The memory of the dramatic 2020 Giro d’Italia is still fresh, but the rumours about the 2021 Giro route are already starting.
This year’s race was unforgettable as Tao Geoghegan Hart (Ineos Grenadiers) went head-to-head with Jai Hindley (Sunweb) in the the time trial, with the pair starting the final stage on exactly the same time.
Geoghegan Hart emerged as the fifth British Grand Tour winner in history and the second Brit to win the Italian Grand Tour after Chris Froome.
The 2020 race took place entirely in Italy after Grand Partenza in Hungary was cancelled due to coronavirus, and the race instead started on the island of Sicily, with an early mountain finish on Mount Etna.
After heading to Emilia Romagna and thrilling stages to Laghi di Cancano and Sestriere, the race finished with the decisive time trial in Milan.

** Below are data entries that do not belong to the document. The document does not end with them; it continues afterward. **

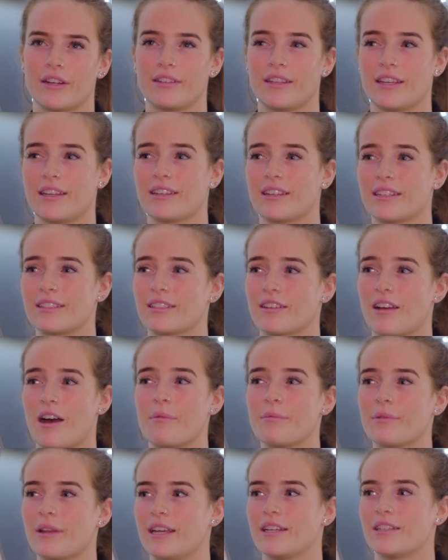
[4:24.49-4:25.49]
I think it's a
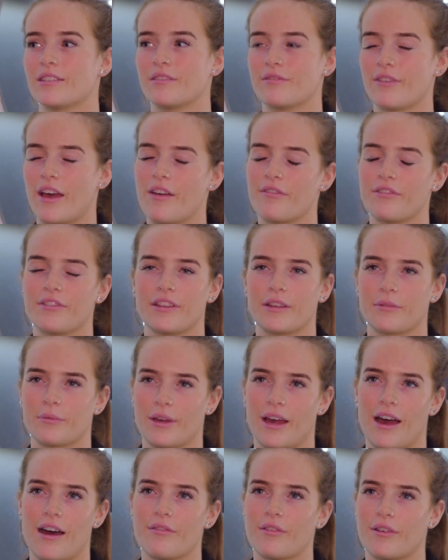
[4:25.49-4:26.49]
combination of everything we
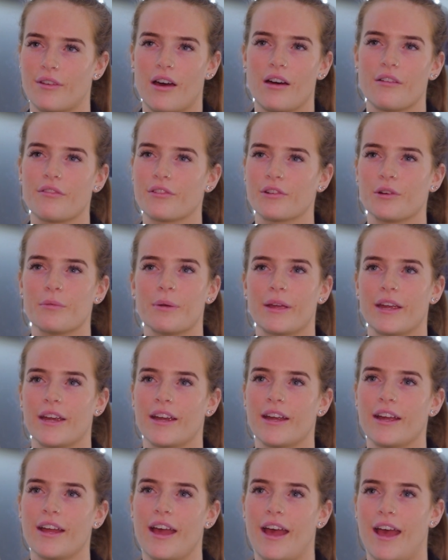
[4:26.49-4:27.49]
have on offer up
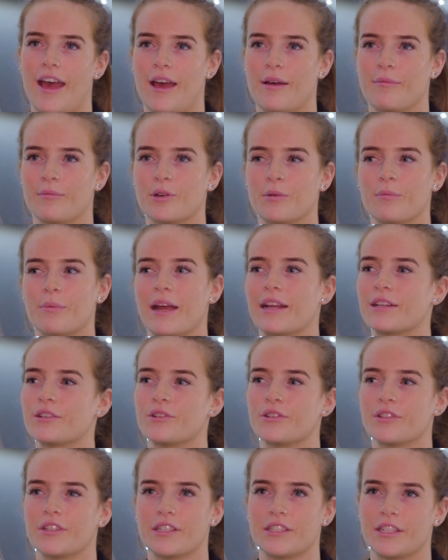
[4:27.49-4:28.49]
here compared to
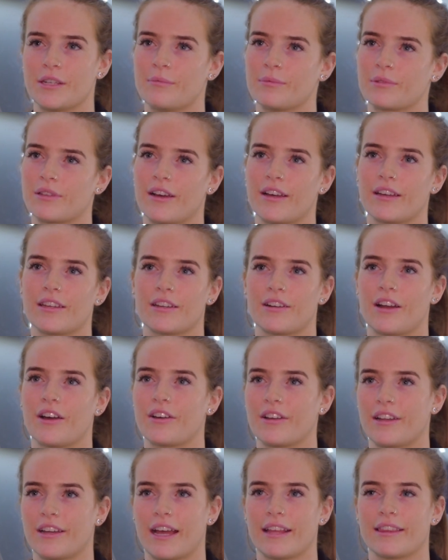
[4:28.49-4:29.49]
other gyms. Like, you're not
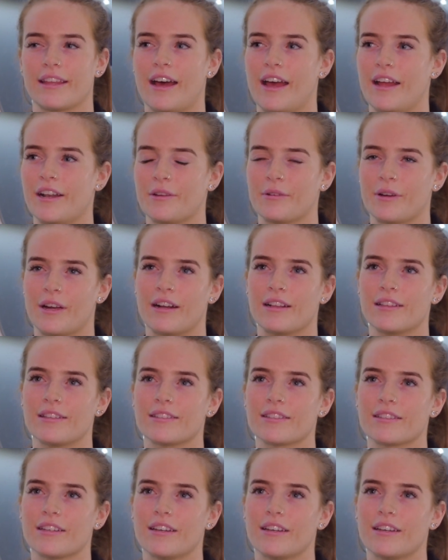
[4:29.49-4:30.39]
gonna get that anywhere else.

Looking ahead to the 2021 edition, we’ll have to rely on the rumours to give us an insight into what kind of race we can expect.

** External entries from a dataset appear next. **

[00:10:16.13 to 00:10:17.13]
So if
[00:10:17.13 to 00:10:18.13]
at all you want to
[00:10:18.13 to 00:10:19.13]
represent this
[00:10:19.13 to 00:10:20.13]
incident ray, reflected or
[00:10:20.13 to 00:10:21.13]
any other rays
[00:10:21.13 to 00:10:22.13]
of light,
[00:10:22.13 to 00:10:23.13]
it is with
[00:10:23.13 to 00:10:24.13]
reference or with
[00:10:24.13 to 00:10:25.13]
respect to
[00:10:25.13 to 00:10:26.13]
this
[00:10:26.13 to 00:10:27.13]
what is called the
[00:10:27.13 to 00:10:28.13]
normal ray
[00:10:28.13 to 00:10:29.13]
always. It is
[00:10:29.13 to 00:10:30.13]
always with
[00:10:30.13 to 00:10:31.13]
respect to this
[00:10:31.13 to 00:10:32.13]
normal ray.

The 2020 Giro was pushed back from it’s usual slot and instead took place in October, but next year’s Giro will return to traditional dates in May, running from the May 8-30.
Giro d’Italia director Mauro Vegni has revealed that much of the route has already been planned and that the Hungary start is not likely to be a feature.
Vegni also said the race is likely to remain in Italy, as the world continues to fight through the coronavirus pandemic.
Speaking to Italian broadcaster RAI at the 2020 Giro, Vegni said: “ I don’t think that the problems linked to COVID-19 will have been overcome for 2021, so for that reason we’re working towards having all 21 stages of the race in Italy.
“We’re thinking about it and we do have different options for the start, in Italy and abroad. But obviously if we still have an important problem with Covid-19, then a foreign start would be too complicated.”
While the 2020 Giro was initially scheduled to start in Budapest with three stages in Hungary before heading to Sicily, the 2021 route was originally planned to start in Sicily.
But after the redesigned 2020 edition also started on the island, the organisers may choose to shift the first stages elsewhere to keep the race fresh.
There are always rumours about the legendary climbs of the Giro and the 2021 edition is no different with the Monte Zoncolan and Tre Cime di Lavaredo being two of the big names in the rumour mill.
No signs of the usual Stelvio, Gavia, Agnello or Pordoi but the 25km Colle dei Morti is a climb that may be seen in the route.
The Morti climb has three possible ascents which have incredibly narrow rugged roads and takes you up to almost 2500 metres above sea level with the ascent starting in the town of Pradleves being the hardest by farwith gradient rarely dipping below 10 per cent.
There is very little other information about the 2021 Giro d’Italia route available currently, but information will continued to trickle through before the official announcement.
The full route for the Giro d’Italia is traditionally released in October, but due to the delays caused by coronavirus the announcement was postponed with no date currently set for the presentation.